# SRAM-based Computation In Memory Architecture to Realize Single Command of Add-Multiply Operation and Multifunction\*

Chua-Chin Wang<sup>1</sup>

Department of Electrical Engineering National Sun Yat-Sen University Kaohsiung, Taiwan 80424 Email: ccwang@ee.nsysu.edu.tw Chia-Yi Huang Department of Electrical Engineering National Sun Yat-Sen University Kaohsiung, Taiwan 80424

Email: mark584967@vlsi.ee.nsysu.edu.tw

Chia-Hung Yeh<sup>2</sup> Department of Electrical Engineering National Taiwan Normal University Taipei, Taiwan

Email: yeh@mail.ee.nsysu.edu.tw

#### Abstract—

This paper presents a computation in memory (CIM) architecture and circuit design featured with single command to execute addition, signed multiplication, and multi-function to resolve poor computation throughput caused by von Neumann bottleneck.
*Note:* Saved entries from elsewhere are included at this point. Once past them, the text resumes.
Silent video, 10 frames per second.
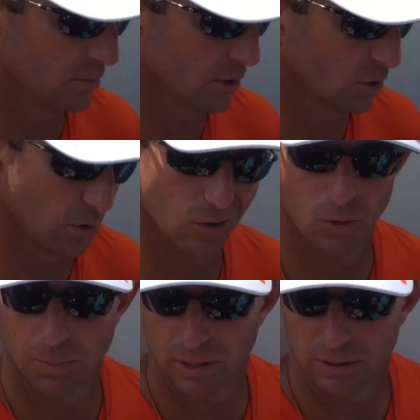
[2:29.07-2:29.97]
the critical
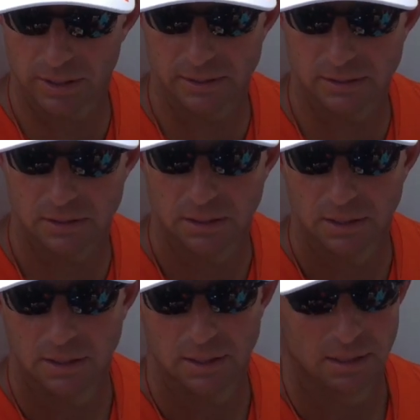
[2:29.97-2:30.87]
penalties,
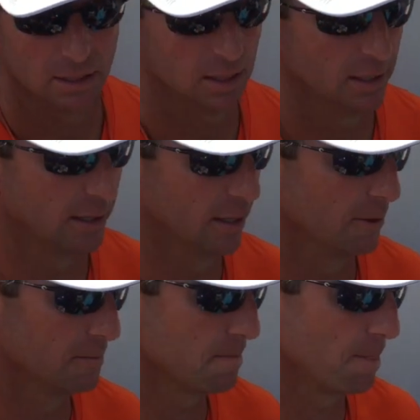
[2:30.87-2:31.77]

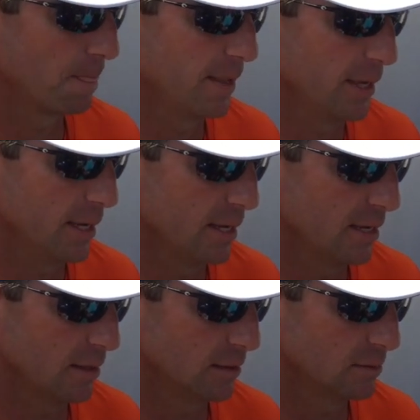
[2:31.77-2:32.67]

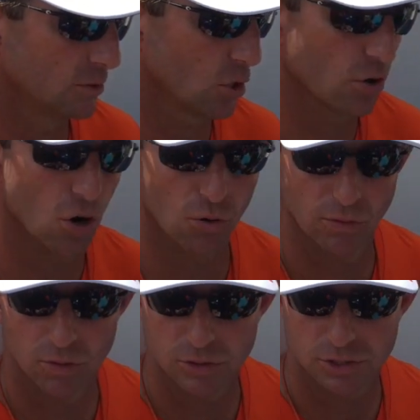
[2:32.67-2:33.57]
the
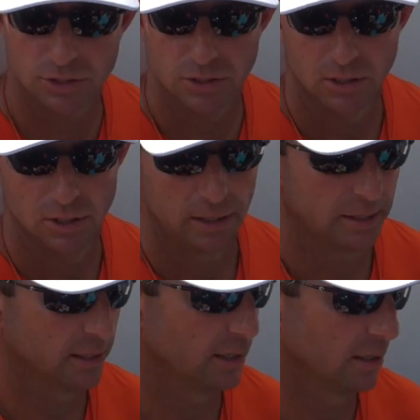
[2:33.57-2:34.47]
turnovers,
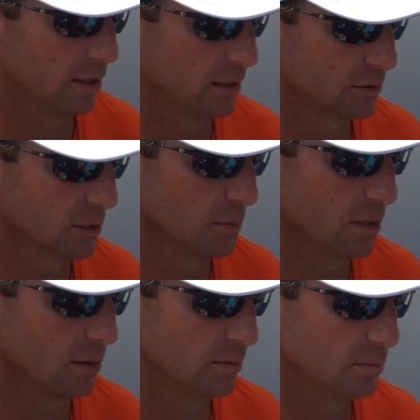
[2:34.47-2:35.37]
some of
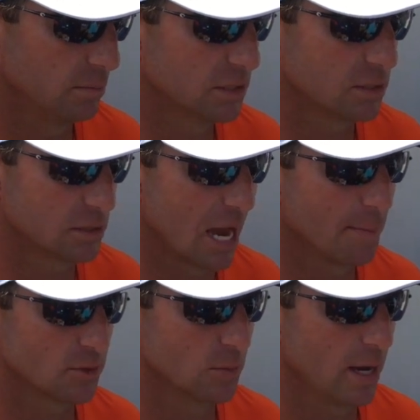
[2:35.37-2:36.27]
the missed
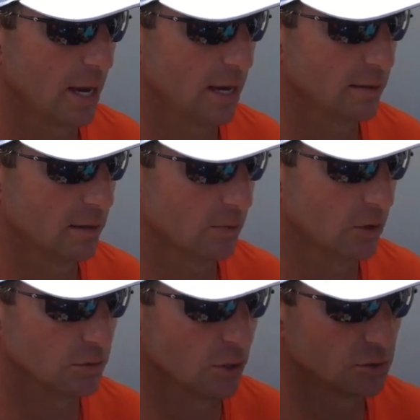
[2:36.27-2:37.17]
assignments we had, you
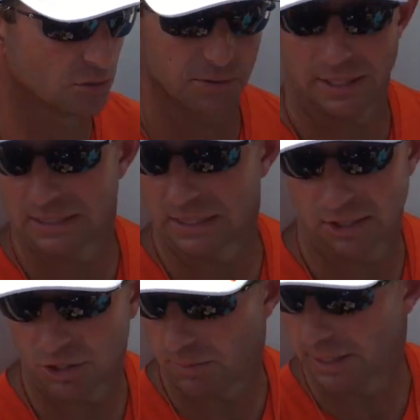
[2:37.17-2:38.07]
know, those are things that
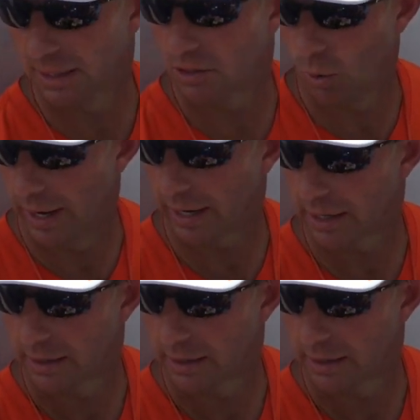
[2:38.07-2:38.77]
get you beat quick.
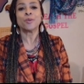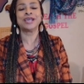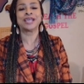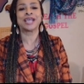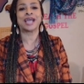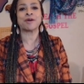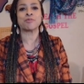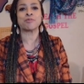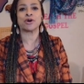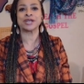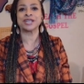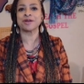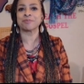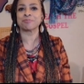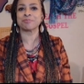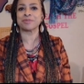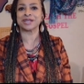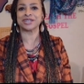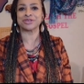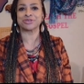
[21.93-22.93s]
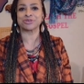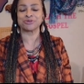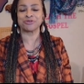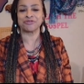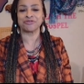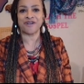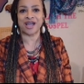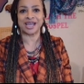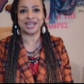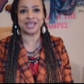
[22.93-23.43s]
We come on here Monday
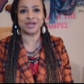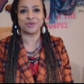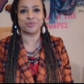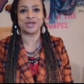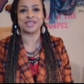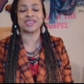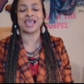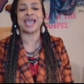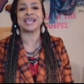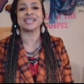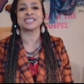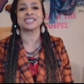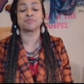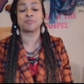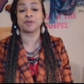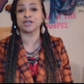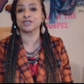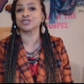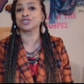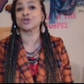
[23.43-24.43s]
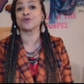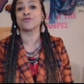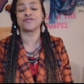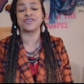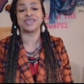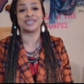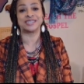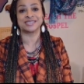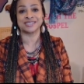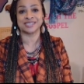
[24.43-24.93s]
through Friday with a spiritual
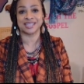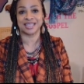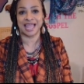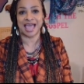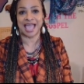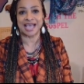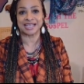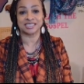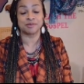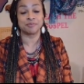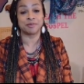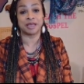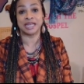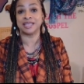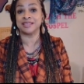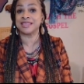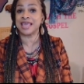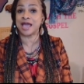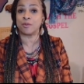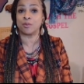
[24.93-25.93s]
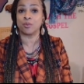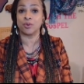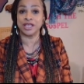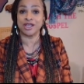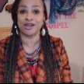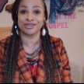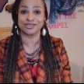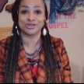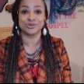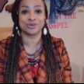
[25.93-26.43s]
fitness class, meaning that
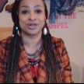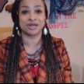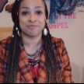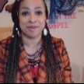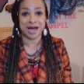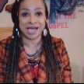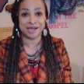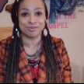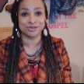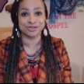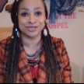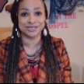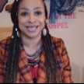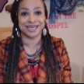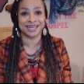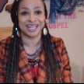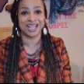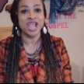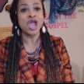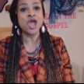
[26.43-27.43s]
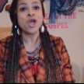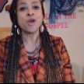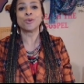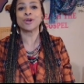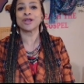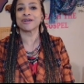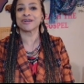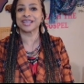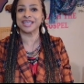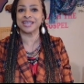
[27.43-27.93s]
we are doing a Bible study.
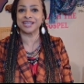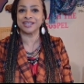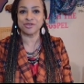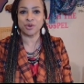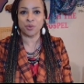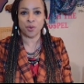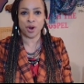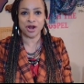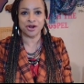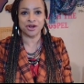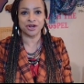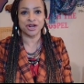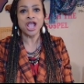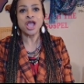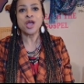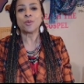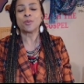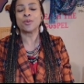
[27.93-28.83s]
We are getting the word.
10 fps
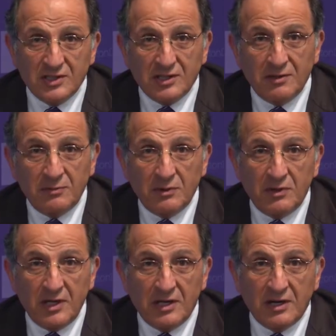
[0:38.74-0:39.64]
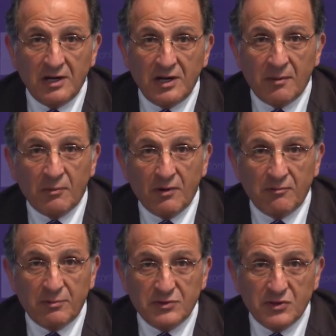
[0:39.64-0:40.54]
uh, community in a number
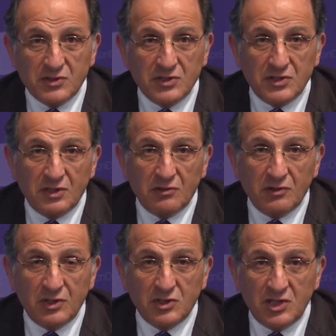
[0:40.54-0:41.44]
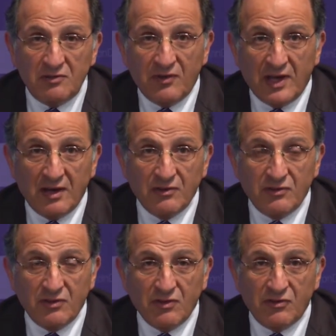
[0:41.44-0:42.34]
of positions, including chief analyst
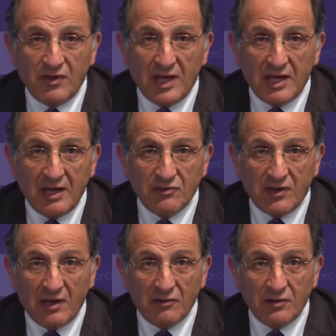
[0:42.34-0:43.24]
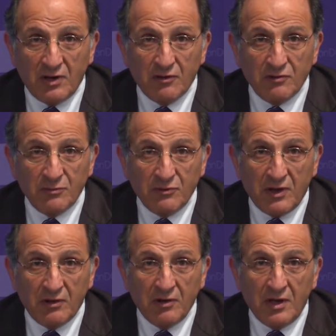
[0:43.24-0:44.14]
at the CIA's Counterterrorism
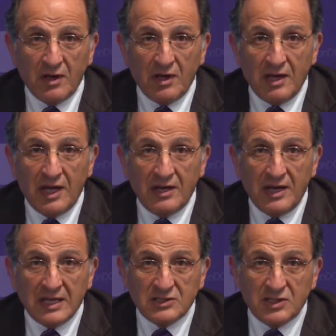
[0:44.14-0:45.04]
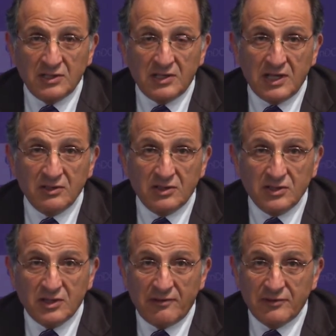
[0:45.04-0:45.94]
Center and national
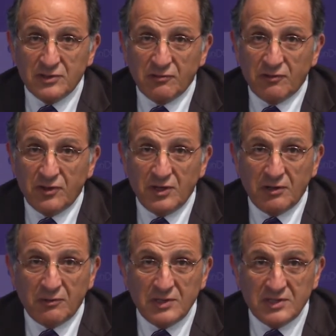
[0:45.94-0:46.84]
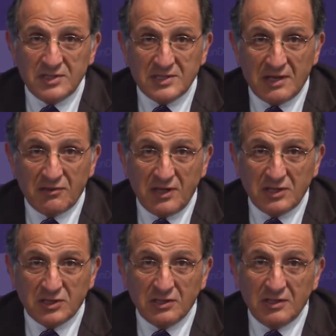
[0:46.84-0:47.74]
intelligence officer for the Near East and South
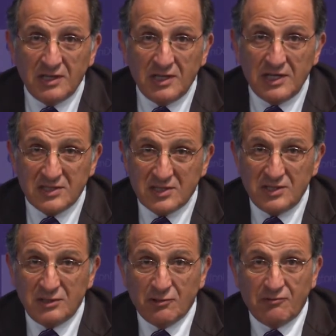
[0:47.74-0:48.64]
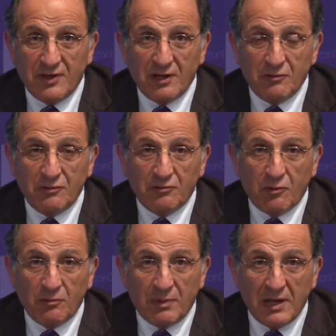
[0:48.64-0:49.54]
Asia. He's a senior fellow in
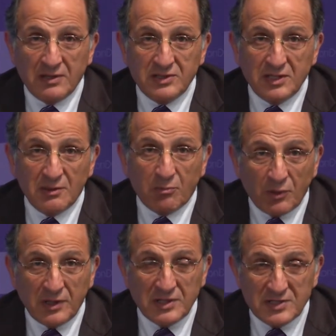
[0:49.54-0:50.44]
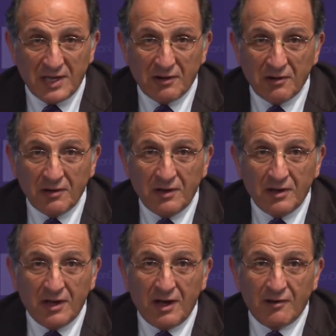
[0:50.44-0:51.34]
foreign policy at the Brookings Center
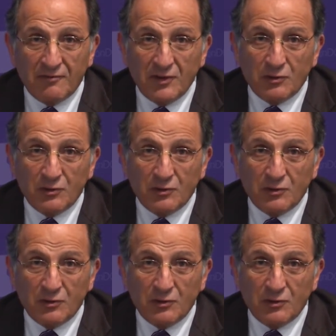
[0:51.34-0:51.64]
uh, for the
The proposed CIM takes advantage of 2T-Switch circuit which needs only 2 switches to select the required computation units such that the area on silicon is reduced. RCAM (ripple carry adder and multiply) unit realized with full swing gate diffusion input (FS-GDI) in a single-ended disturbfree 7T SRAM further reduces the power consumption and active circuit area. Auto-switching write-back circuit consisting of BL auto-switching circuit, Data switching circuit, and WL auto-switching circuit facilitates the automatic restore of addition and multiplication to designated memory addresses. The proposed CIM is realized using 40-nm CMOS process to demonstrated 12.18/28.19 fJ/bit normalized write/read energy at 100 MHz system clock rate.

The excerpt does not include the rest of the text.